▸ **What is required**
Make an exact copy of all the entries below, with the pictures left out.

(Records contained in a dataset)
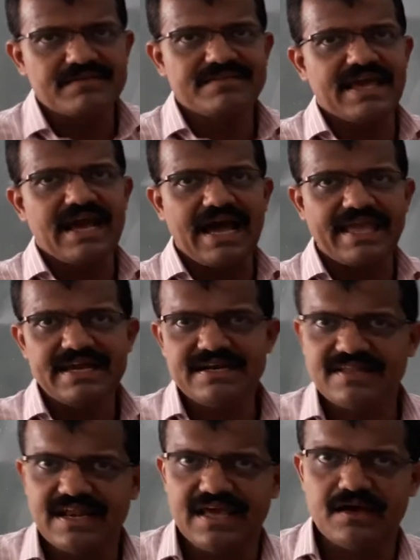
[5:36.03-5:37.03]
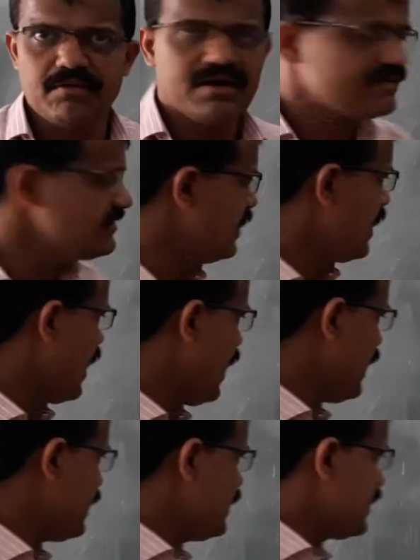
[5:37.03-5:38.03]
they hired the labor
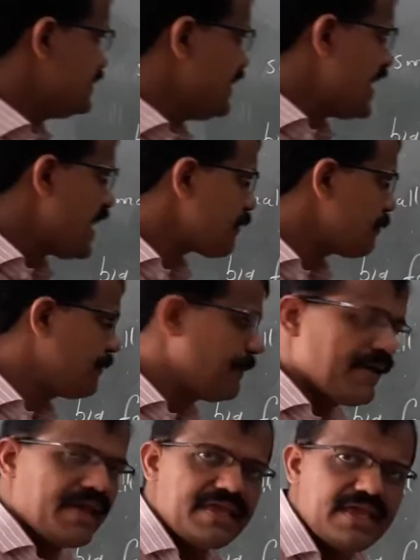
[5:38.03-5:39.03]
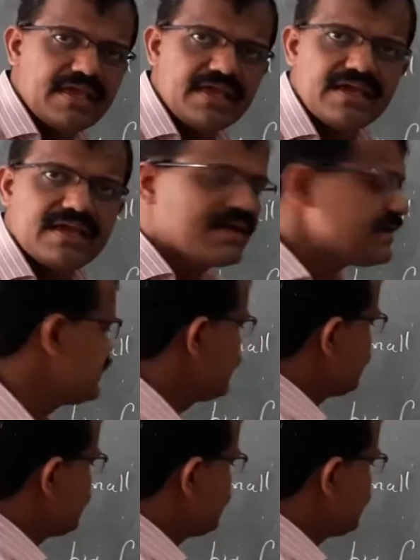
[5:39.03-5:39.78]
and they are paying,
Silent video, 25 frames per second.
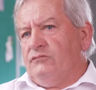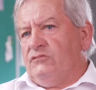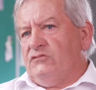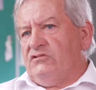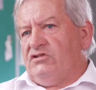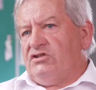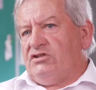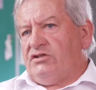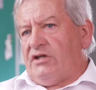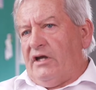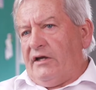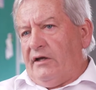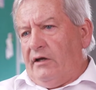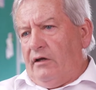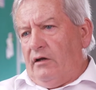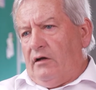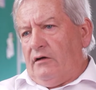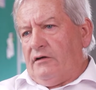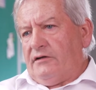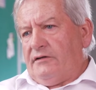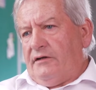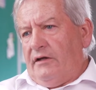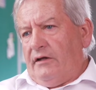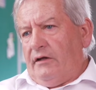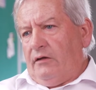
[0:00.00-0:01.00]

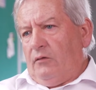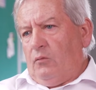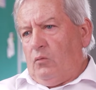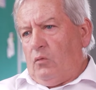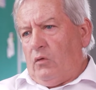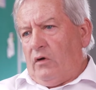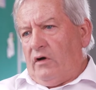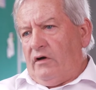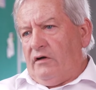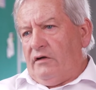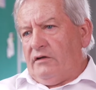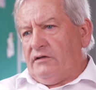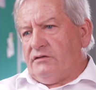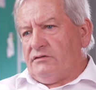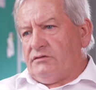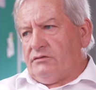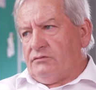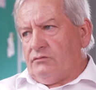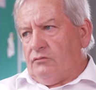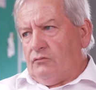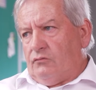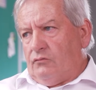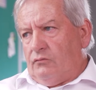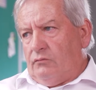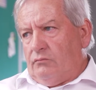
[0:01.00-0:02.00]
singular thing,
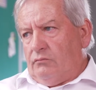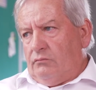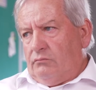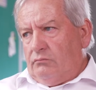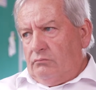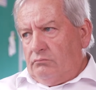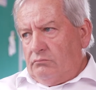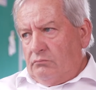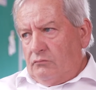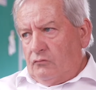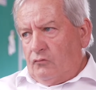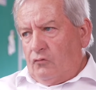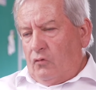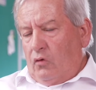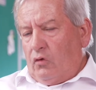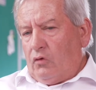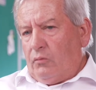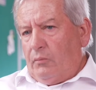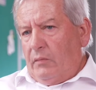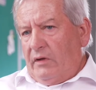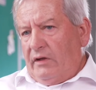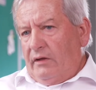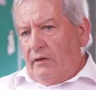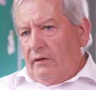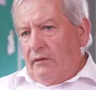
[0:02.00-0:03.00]
whereas
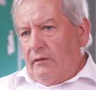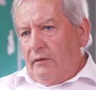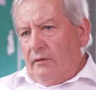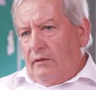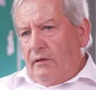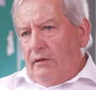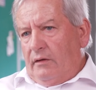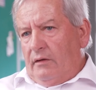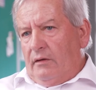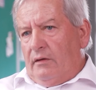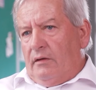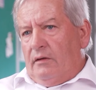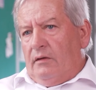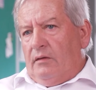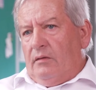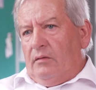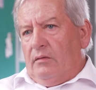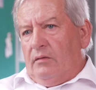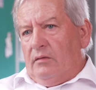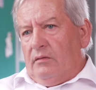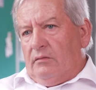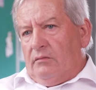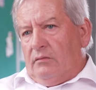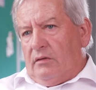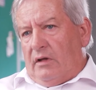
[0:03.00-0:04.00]
rugby,
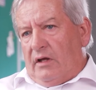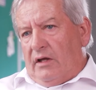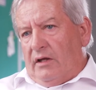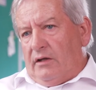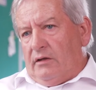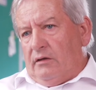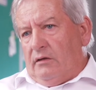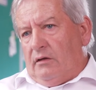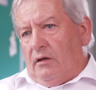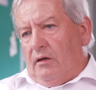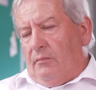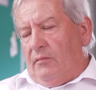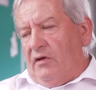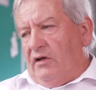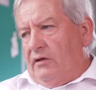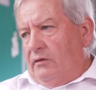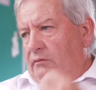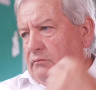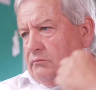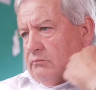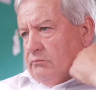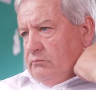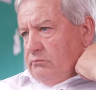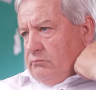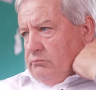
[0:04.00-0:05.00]
and I
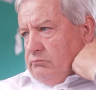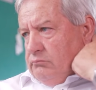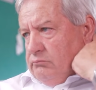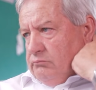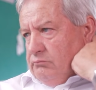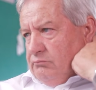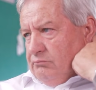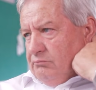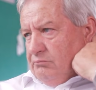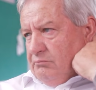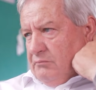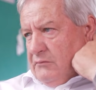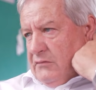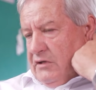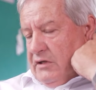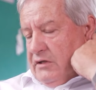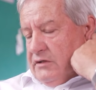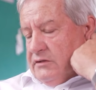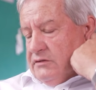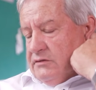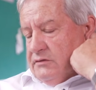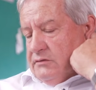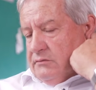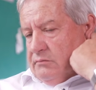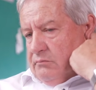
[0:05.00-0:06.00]
mean,
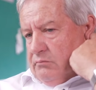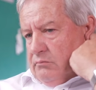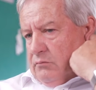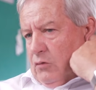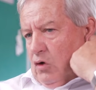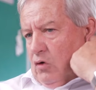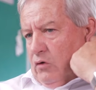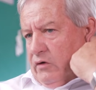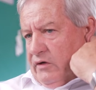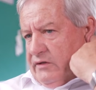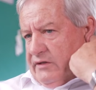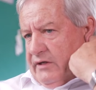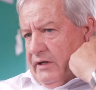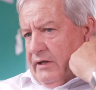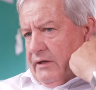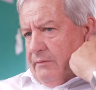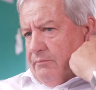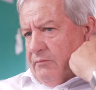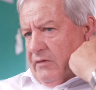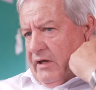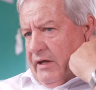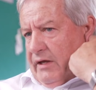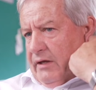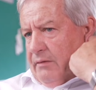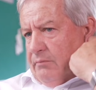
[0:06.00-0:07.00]
is more a
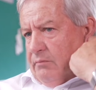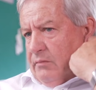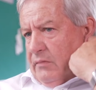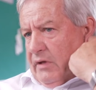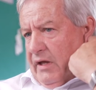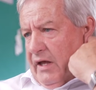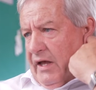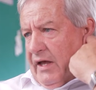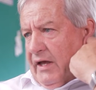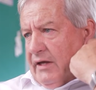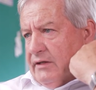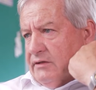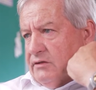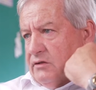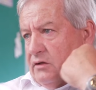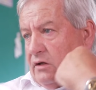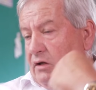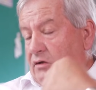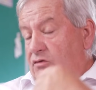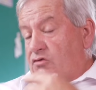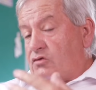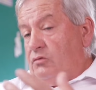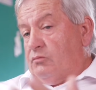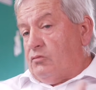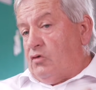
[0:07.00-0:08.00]
team game. And
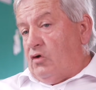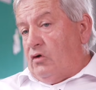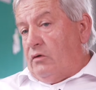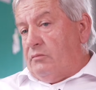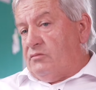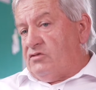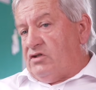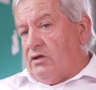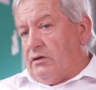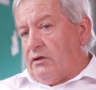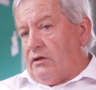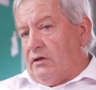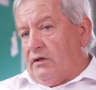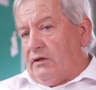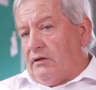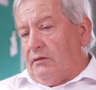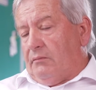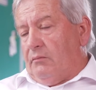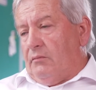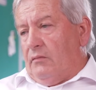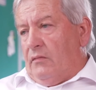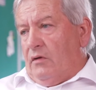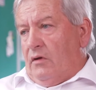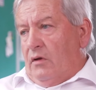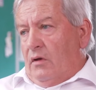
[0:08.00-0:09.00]
sometimes you
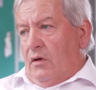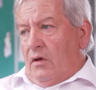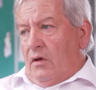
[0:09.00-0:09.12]
can,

▸ **Answer to this problem**
[5:36.03-5:37.03]
[5:37.03-5:38.03]
they hired the labor
[5:38.03-5:39.03]
[5:39.03-5:39.78]
and they are paying,
Silent video, 25 frames per second.
[0:00.00-0:01.00]

[0:01.00-0:02.00]
singular thing,
[0:02.00-0:03.00]
whereas
[0:03.00-0:04.00]
rugby,
[0:04.00-0:05.00]
and I
[0:05.00-0:06.00]
mean,
[0:06.00-0:07.00]
is more a
[0:07.00-0:08.00]
team game. And
[0:08.00-0:09.00]
sometimes you
[0:09.00-0:09.12]
can,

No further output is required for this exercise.